Quand un enfant est en privation de sommeil, il y a l’effet direct : être somnolent, s’endormir en cours, etc. Et il y a le fait d’être socialement discriminé : quand vous êtes endormi en cours, les petits copains, les profs font des blagues. Dans une société de « performeurs » où il faut dormir peu, les grands dormeurs sont montrés du doigt comme des feignants, et cela commence dès l’école. Une étude dans 20 pays vient de montrer que le stress associé au fait de ne pas répondre aux normes culturelles de sommeil a un impact encore plus important que la privation de sommeil elle-même.

Comment y remédier ?

Il n’y a pas d’éducation autour du sommeil. On devrait avoir les bases de ce qu’on appelait avant « l’hygiène de sommeil ». Pour un enfant, c’est d’avoir des rythmes réguliers de sommeil, avec un lever un peu à heure fixe, ne pas se décaler de plus d’1h30 le week-end, sinon il aura encore plus de difficultés la semaine suivante à aller se coucher, la privation de sommeil sera encore plus importante, comme sa fatigue cognitive, avec une difficulté à contrôler ses pensées le soir : on va tomber dans un cercle vicieux. Ce « jetlag social » est associé, avec la privation de sommeil et les rythmes irréguliers, à une mauvaise santé mentale et physique, à plus de suicides.

Quelle durée de sommeil est nécessaire à l’enfant et l’adolescent ?

Le besoin évolue avec l’âge, mais c’est entre 10 et 14 heures pour les enfants préscolaires. Entre 6 et 13 ans, la durée recommandée est de 9 à 11 heures. Et les adolescents, c’est plutôt 8 à 10 heures. La population n’a jamais été autant privée de sommeil, c’est 1h30 en moyenne actuellement, et les jeunes paient le tribut le plus important.

Écrans et réseaux sociaux avant de dormir dégradent-ils le sommeil ?
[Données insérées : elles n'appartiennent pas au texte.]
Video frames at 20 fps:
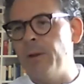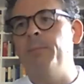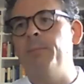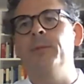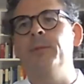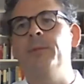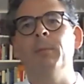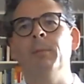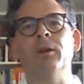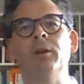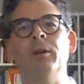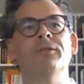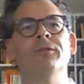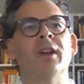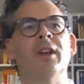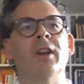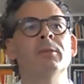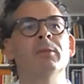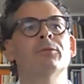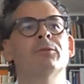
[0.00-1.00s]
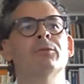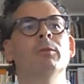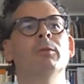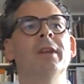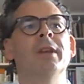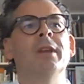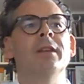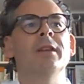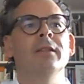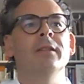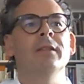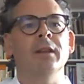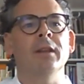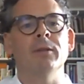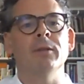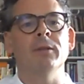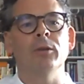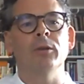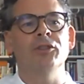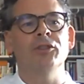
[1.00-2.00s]
The most famous will be
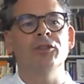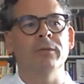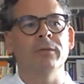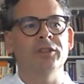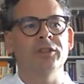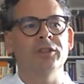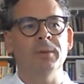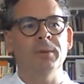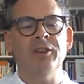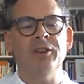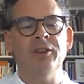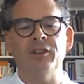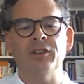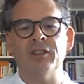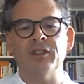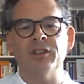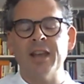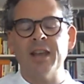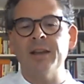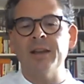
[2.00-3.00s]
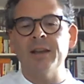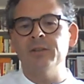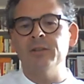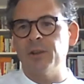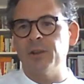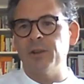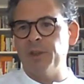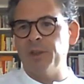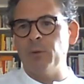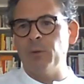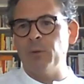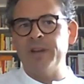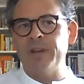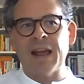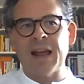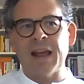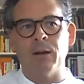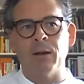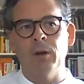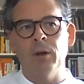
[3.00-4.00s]
the evolution of the species. Again, something
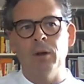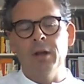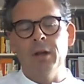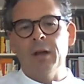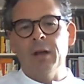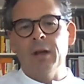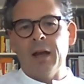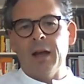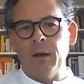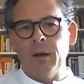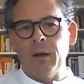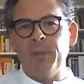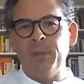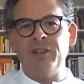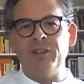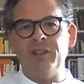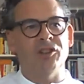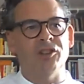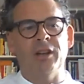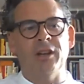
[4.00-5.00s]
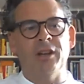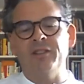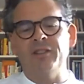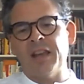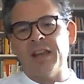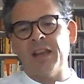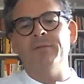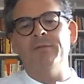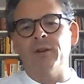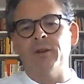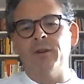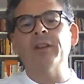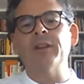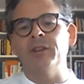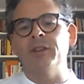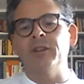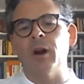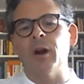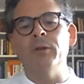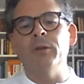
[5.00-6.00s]
we now habitually take for
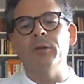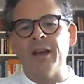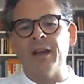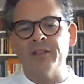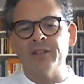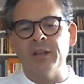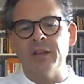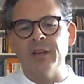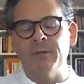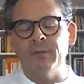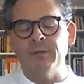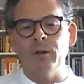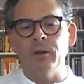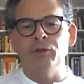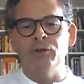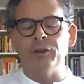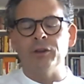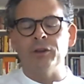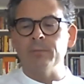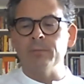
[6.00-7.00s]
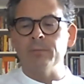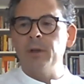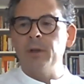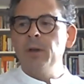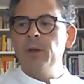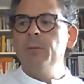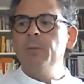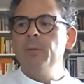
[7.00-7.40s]
granted. Oh, yes, evolution.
Ils ont un impact mais il ne faut pas confondre la cause et la conséquence. On les diabolise souvent mais c’est aussi une conséquence du fait que, physiologiquement, jusqu’à 11 % des adolescents ont un chronotype (rythme biologique, ndlr) du soir : ils n’ont pas sommeil, ont une température haute, une vigilance importante… Il leur est impossible de s’endormir alors ils s’occupent avec ce qu’ils ont : réseaux sociaux, portables… Mais il est vrai que l’usage de ces écrans, notamment la lumière bleue qui va inhiber la sécrétion de mélatonine – hormone favorisant l’endormissement -, va aggraver ce chronotype du soir. Et avoir beaucoup d’interactions sociales, regarder des vidéos est très éveillant.

Par quoi les remplacer ?

On conseille beaucoup la lecture avant de dormir : c’est très relaxant, cela fait couper avec la rumination, l’anxiété de la journée, on se concentre sur l’histoire qu’on lit et le moment présent, et les études scientifiques montrent que le sommeil sera moins fragmenté, plus profond, de meilleure qualité.
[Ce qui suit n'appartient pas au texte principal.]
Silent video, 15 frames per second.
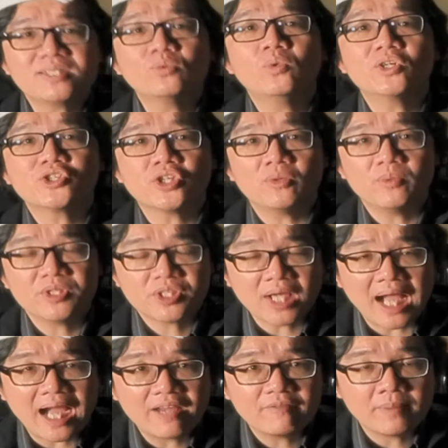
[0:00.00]
a workshop which
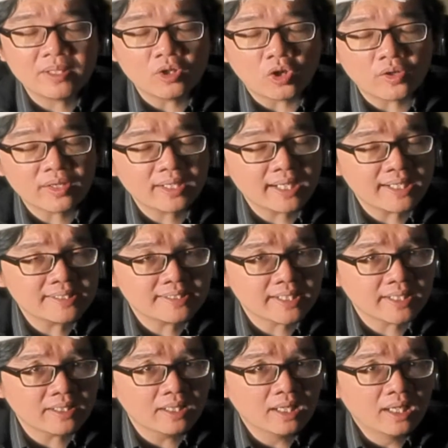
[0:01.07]
I've been
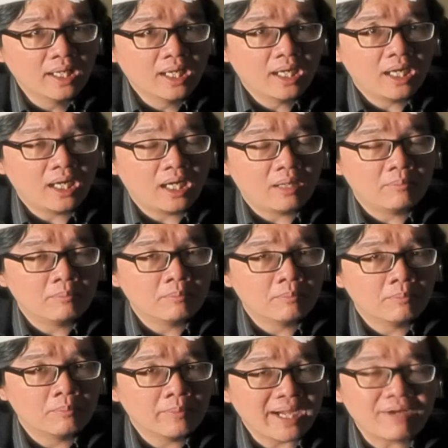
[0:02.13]
organizing
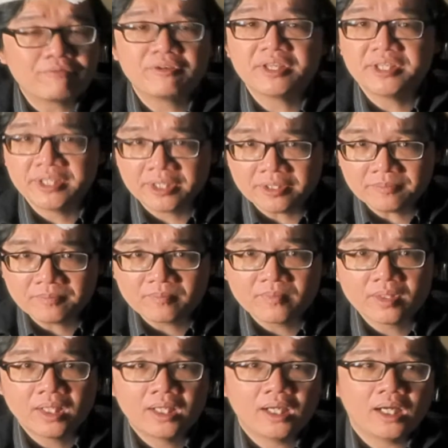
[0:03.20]
every year
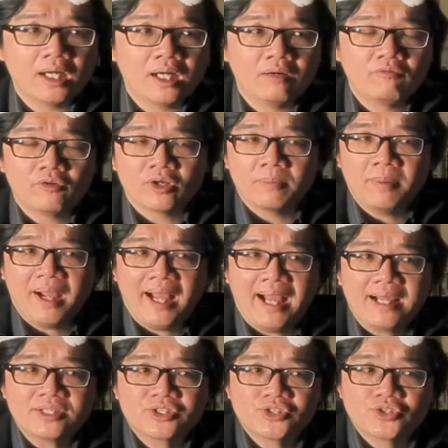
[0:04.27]
for the
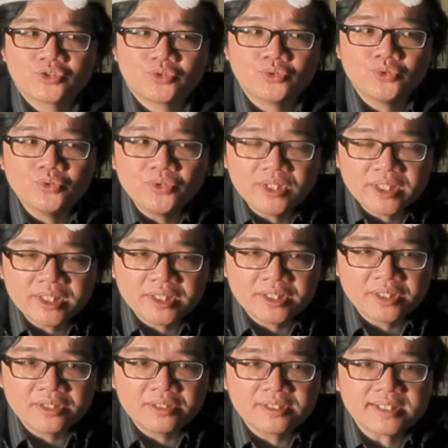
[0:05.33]
past 2
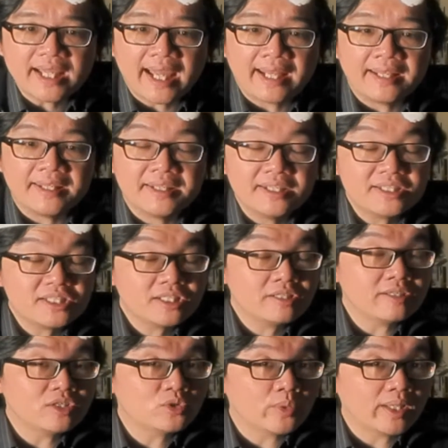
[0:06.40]
years, and this
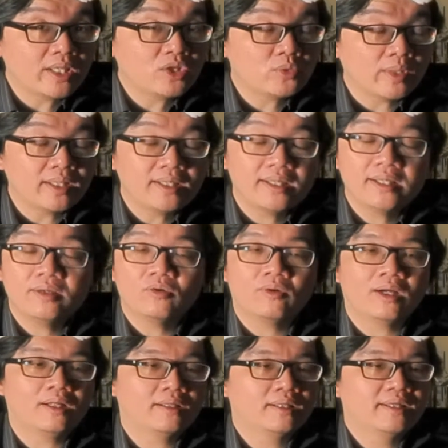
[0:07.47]
year in 2020,
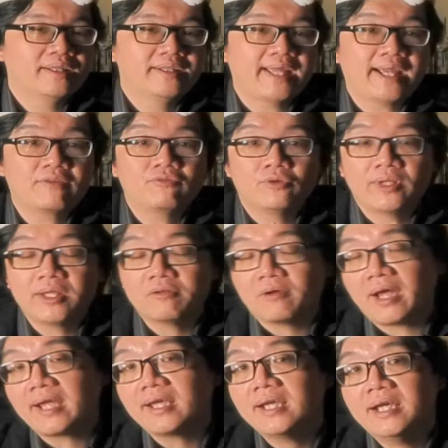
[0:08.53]
well, thankfully,
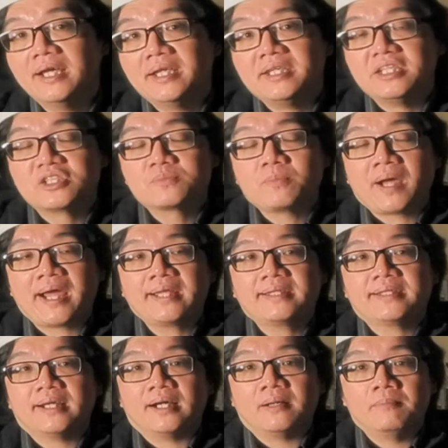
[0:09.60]
right, despite
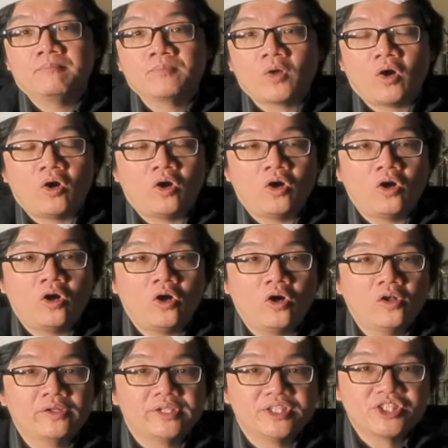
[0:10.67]

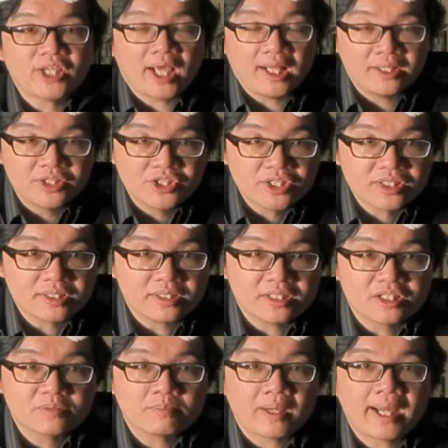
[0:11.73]
all the challenges,
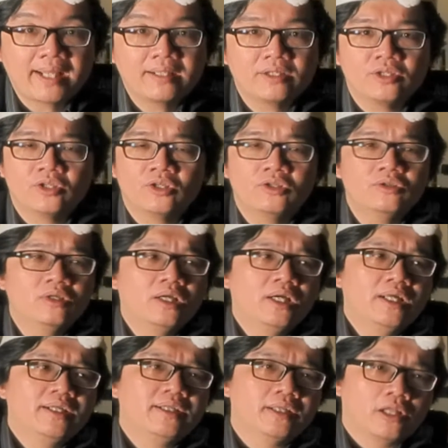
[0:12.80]
despite, you know,
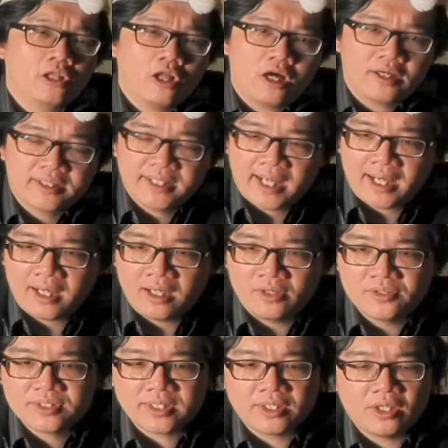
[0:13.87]
the
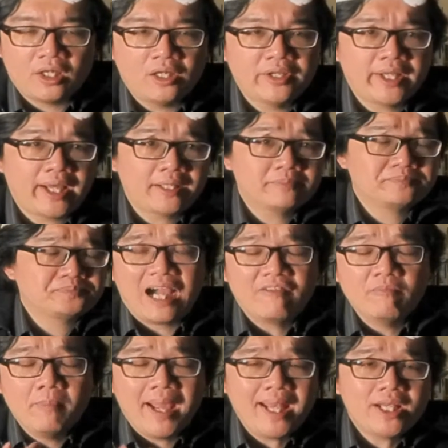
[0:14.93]
lockdowns and all that,
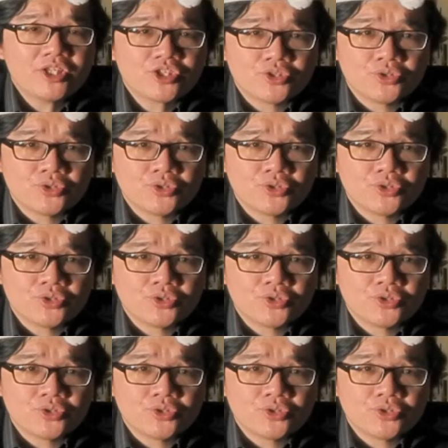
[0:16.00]
I've managed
Que faire collectivement ?

Je propose de créer un « Challenge 4S, Sommeil, sport, santé, sérénité » : un défi national de quatre semaines pour améliorer son sommeil, faire du sport quotidiennement même 15 minutes, prendre soin de sa santé mentale, avec des conseils, un site internet et une application gratuits, une campagne média avec des influenceurs, des sportifs de haut niveau et des professionnels de santé, pour créer une prise de conscience de l’effet du sport et du sommeil sur la santé mentale.